Pop-up tourist kiosk model put on table

Gareth McKnightSound Telegraph

The City of Rockingham met with tourism operators and stakeholders last Tuesday night to unveil the thinking behind a new business model — with most of the attendees receptive to elements within the plan.

As revealed in the Telegraph last week, the City wants to transition from the current shopfront model to a digitally based solution, which would see Rockingham Visitor Centre close within the next two years as a result.

The City is proposing the employment of two specialised tourism marketing professionals, who will be handed a marketing budget, to operate in its Strategy and Corporate Communications team.

These recruits will be tasked with increasing the City’s tourism investment and getting a better return for the industry.

The general consensus among tourism providers was that the City’s efforts to focus on tourism were a positive thing and Rockingham needed to further embrace digital technology in an effort to increase the number of visitors.

However, a number of the attendees expressed their reluctance at the visitor centre closing entirely, with a feeling some level of visitor servicing was needed.

City of Rockingham Mayor Barry Sammels and chief executive Andrew Hammond said the new business model would be drawn up in consultation with tourism stakeholders and that feedback would be taken on board.

Tourism Rockingham president Stacey Graham said she thought the meeting was productive.

“When it comes to tourism promotion and strategies, it is incumbent upon us all to ensure that visitors to our city are well looked after,” she said.

“Tourism Rockingham is looking forward to working with the City to ensure all aspects of tourism are addressed and that future strategies are developed to benefit not only the tourism and hospitality industry, but all members of our community.”

Cr Sammels said the meeting reiterated the City’s opinion a change was needed.

“The general consensus at the meeting was that although the current model has worked well over a long period of time, it has become unsustainable and requires fundamental change,” he said.

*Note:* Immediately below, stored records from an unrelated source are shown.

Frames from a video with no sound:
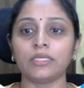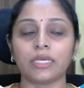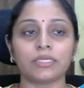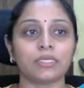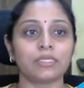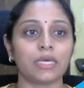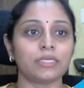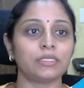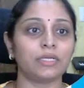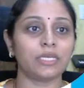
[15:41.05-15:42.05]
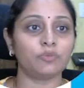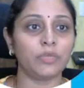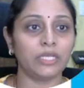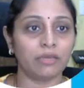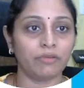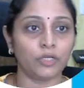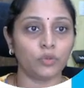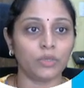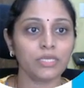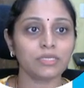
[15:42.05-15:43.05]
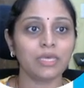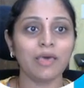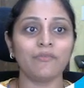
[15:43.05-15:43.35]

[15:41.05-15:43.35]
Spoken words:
exercise that has been given to us,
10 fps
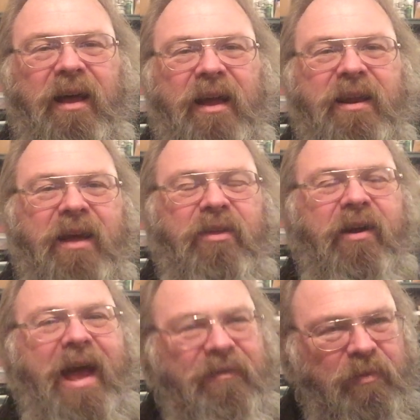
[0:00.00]
I
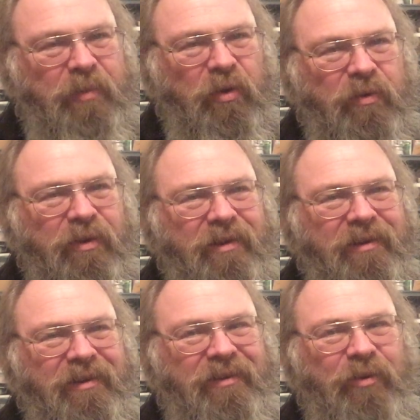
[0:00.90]
neither have a boat
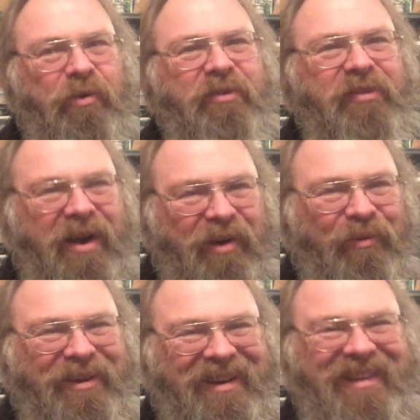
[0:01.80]
nor desire
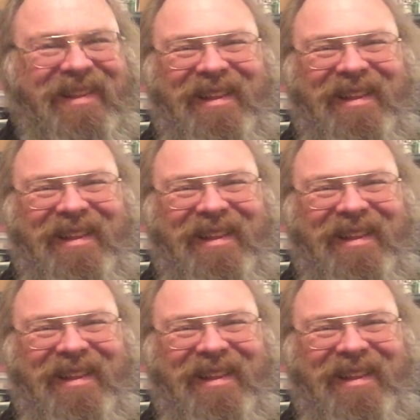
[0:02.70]
one."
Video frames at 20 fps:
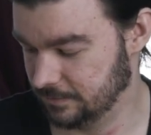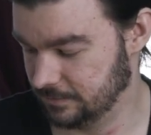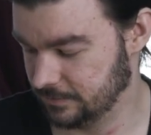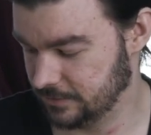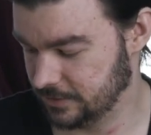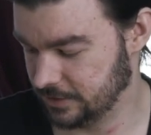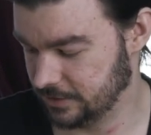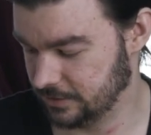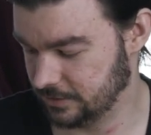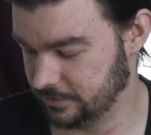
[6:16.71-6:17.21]

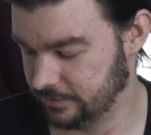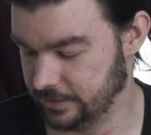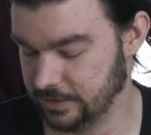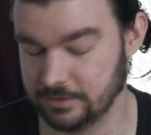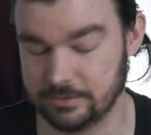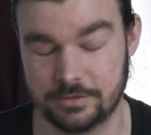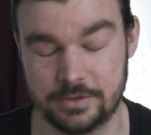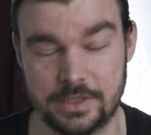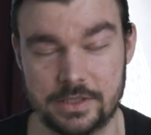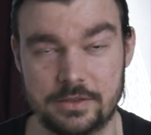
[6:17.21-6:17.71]
So
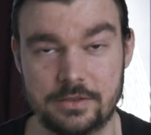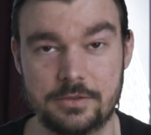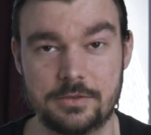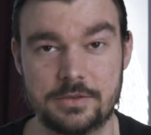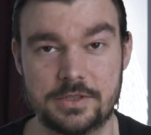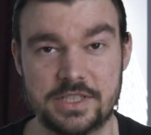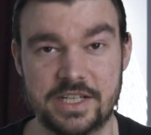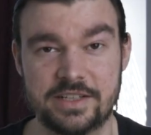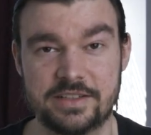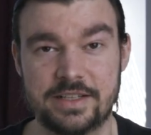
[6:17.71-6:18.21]
feel free to
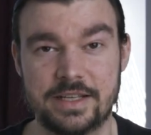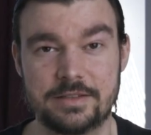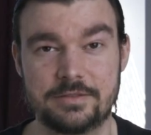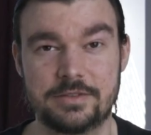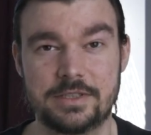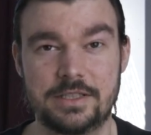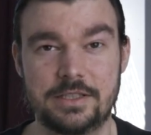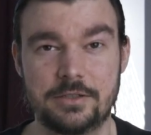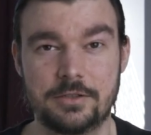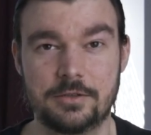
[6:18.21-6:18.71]
check that
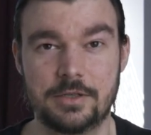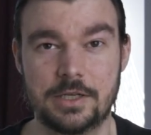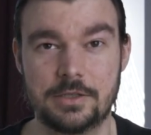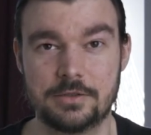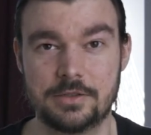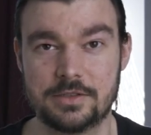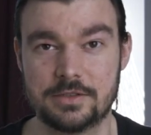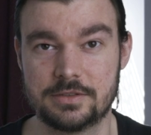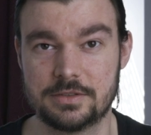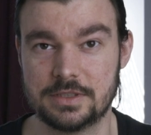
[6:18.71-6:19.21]
video
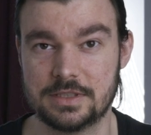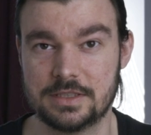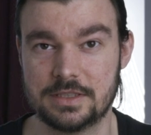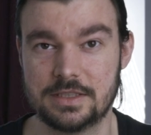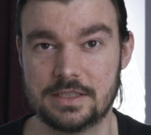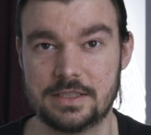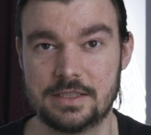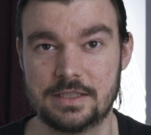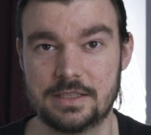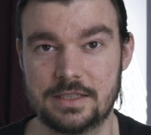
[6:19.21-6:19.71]
out.
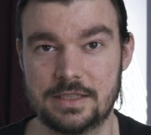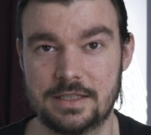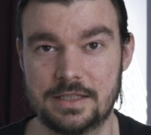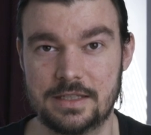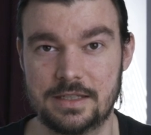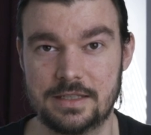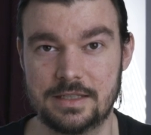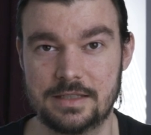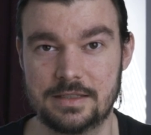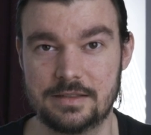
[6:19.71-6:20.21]

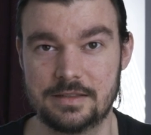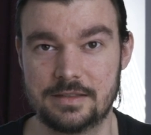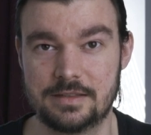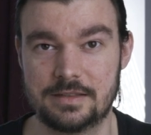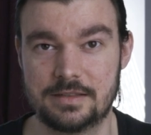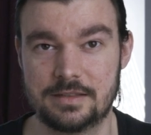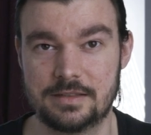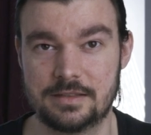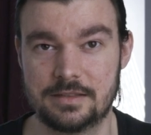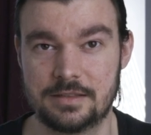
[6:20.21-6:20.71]
And
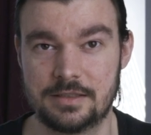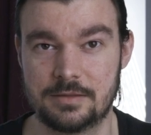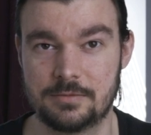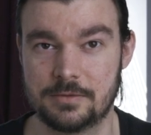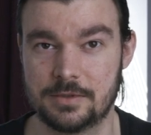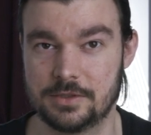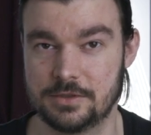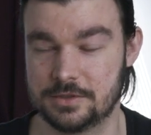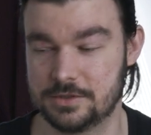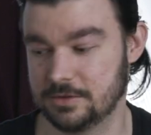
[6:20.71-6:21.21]
I'm
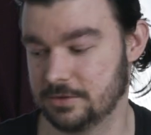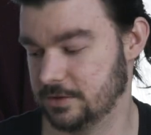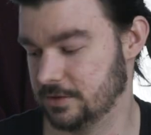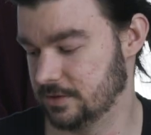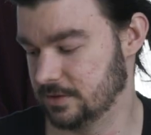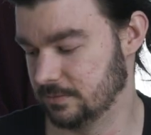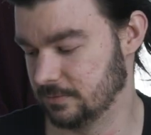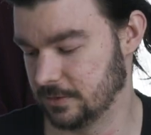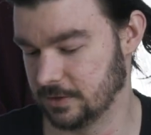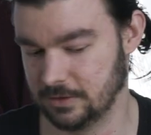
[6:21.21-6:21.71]
going to show you
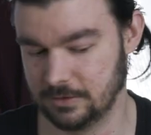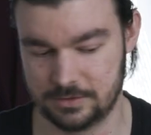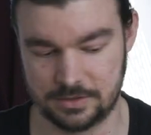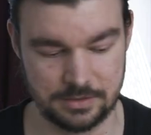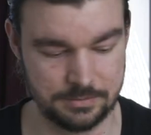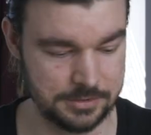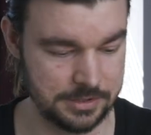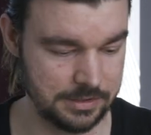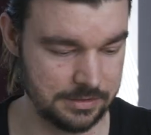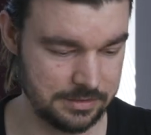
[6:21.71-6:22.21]
some
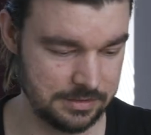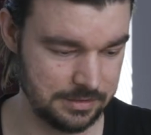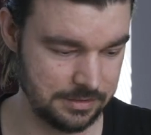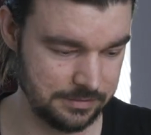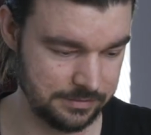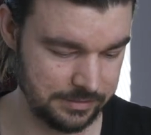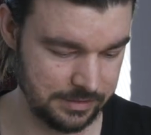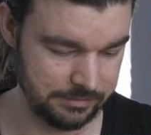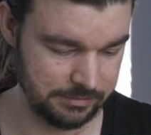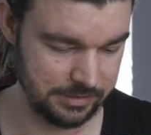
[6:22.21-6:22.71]
close-up shots
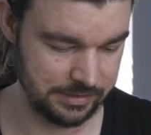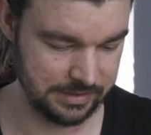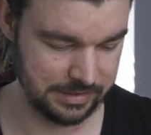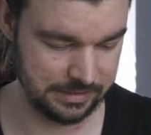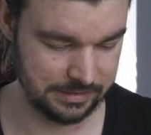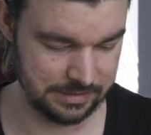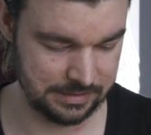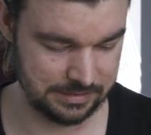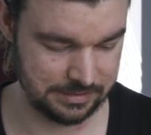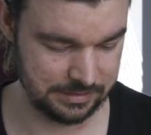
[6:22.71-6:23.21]
of
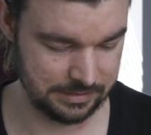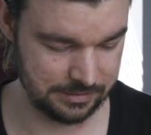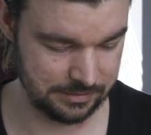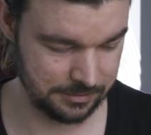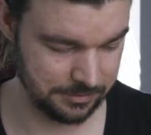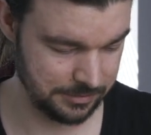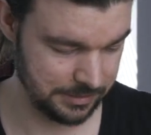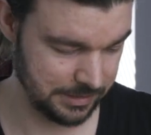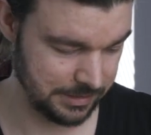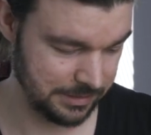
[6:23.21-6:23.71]
everything that's
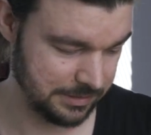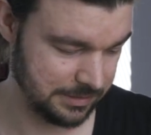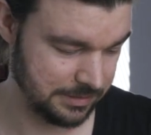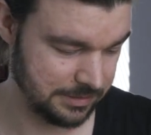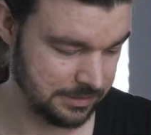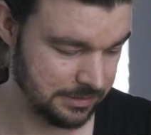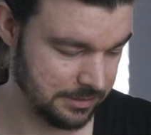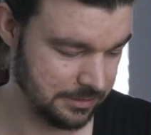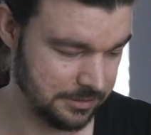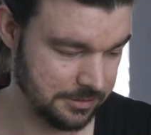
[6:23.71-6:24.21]
included,
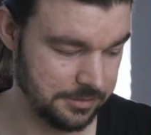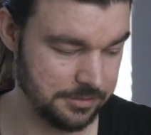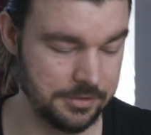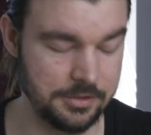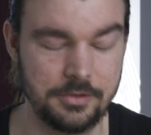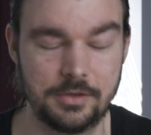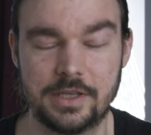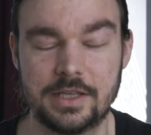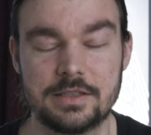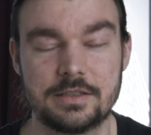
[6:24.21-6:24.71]
so
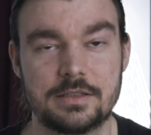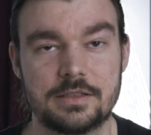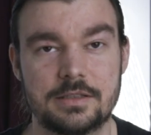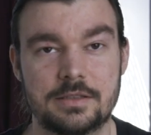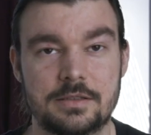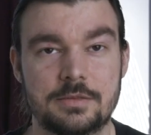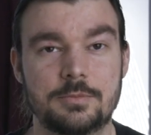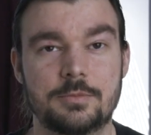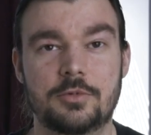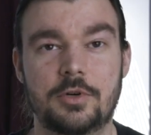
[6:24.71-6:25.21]
you get a
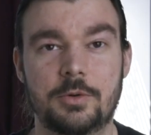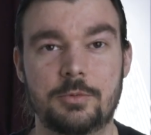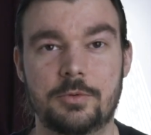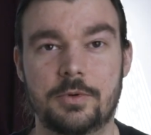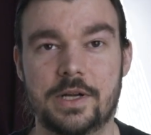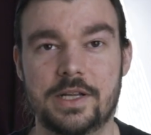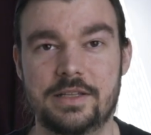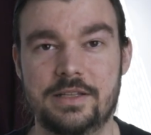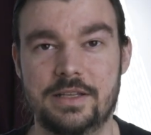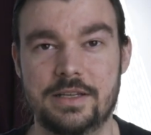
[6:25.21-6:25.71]

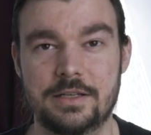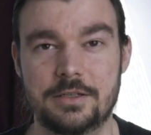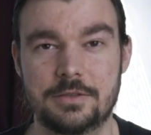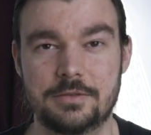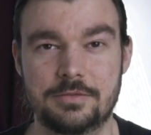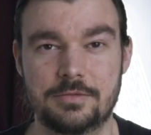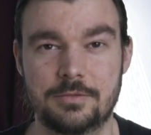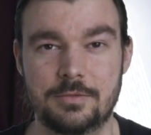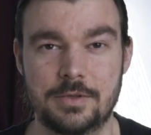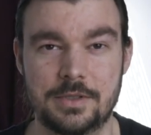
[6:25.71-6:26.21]
proper idea
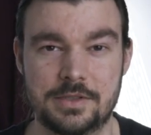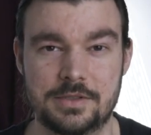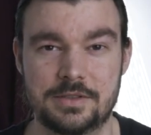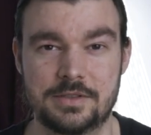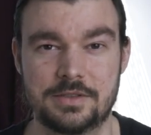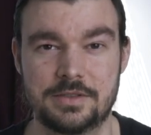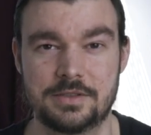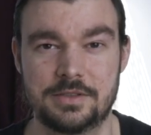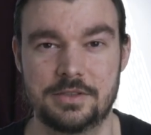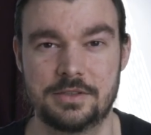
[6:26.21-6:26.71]
of what
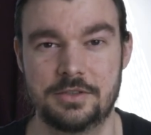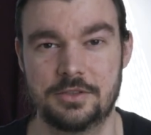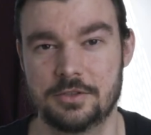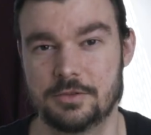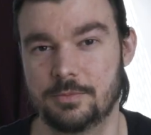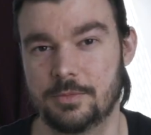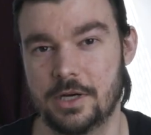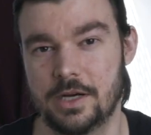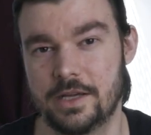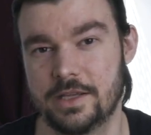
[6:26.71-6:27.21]

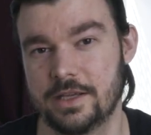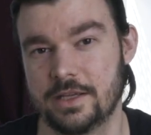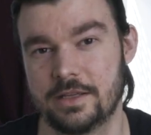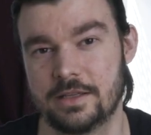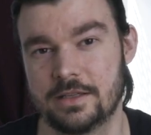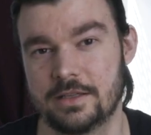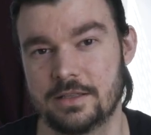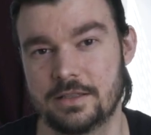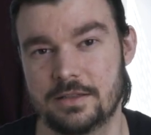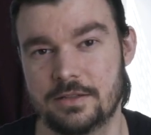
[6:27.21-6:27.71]
you're
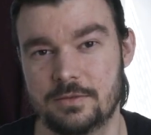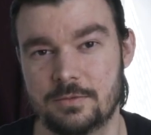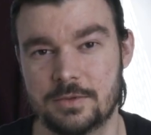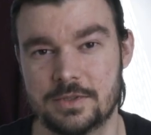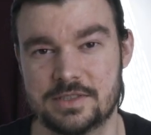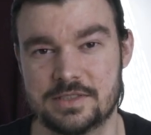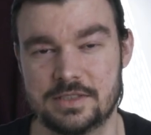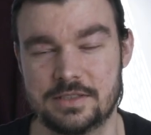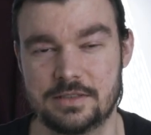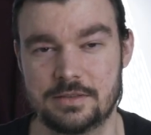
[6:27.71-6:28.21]
buying and
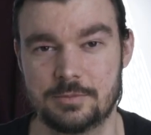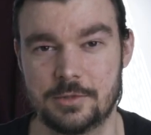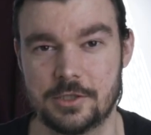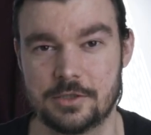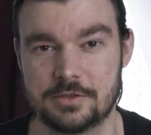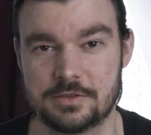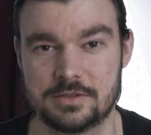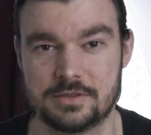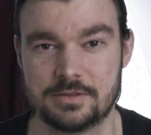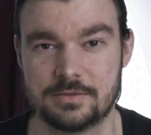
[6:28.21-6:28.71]
what's in the
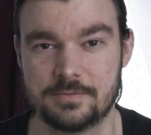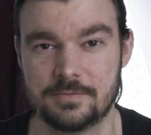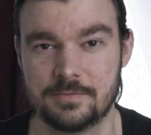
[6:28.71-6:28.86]
box.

“As many other shopfront operations have discovered in recent years, disruptive digital technologies have irretrievably eroded the revenue base as consumers adapt to new methods of obtaining tourism information and purchasing tourism products.

“The meeting also confirmed there is a desire to continue some type of face-to-face visitor servicing functionality, possibly a portable solution such as a pop-up kiosk or van staffed by volunteers.

“Overall, the City of Rockingham reaffirmed its commitment to engage with industry to create a more effective and contemporary tourism business model.”